◆ PROBLEM REQUIREMENTS
Exact copies of the lines below, from the one with "[0:01.80-0:02.70]" up to and including the one with "What the speaker", are what this calls for; leave out pictures.

START PROVIDED INFORMATION

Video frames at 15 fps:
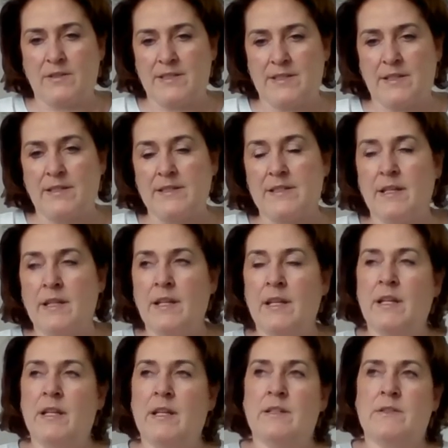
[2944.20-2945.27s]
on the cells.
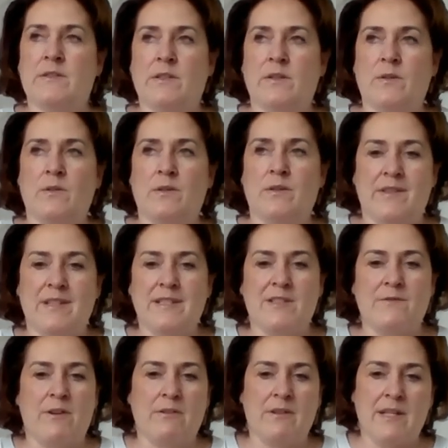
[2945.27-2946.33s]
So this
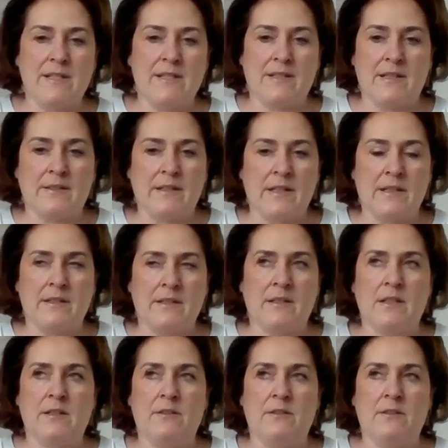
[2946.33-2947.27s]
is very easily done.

END PROVIDED INFORMATION
START PROVIDED INFORMATION

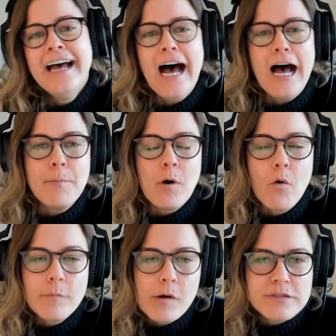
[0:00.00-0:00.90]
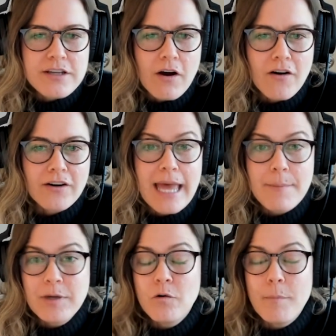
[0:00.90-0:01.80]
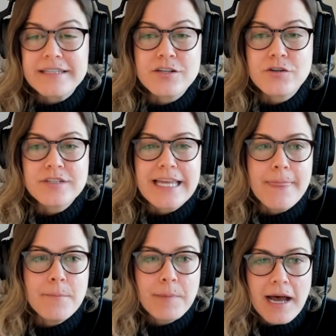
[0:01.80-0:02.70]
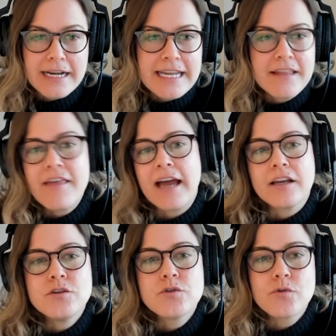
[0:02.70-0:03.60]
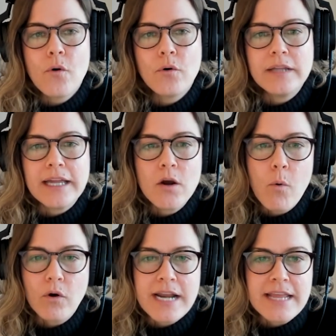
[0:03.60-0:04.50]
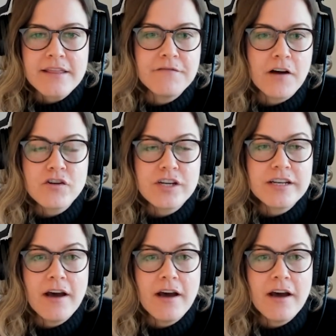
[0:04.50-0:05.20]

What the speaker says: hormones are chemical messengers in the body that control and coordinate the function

END PROVIDED INFORMATION

◆ SOLUTION FOR THIS EXERCISE
[0:01.80-0:02.70]
[0:02.70-0:03.60]
[0:03.60-0:04.50]
[0:04.50-0:05.20]

What the speaker says: hormones are chemical messengers in the body that control and coordinate the function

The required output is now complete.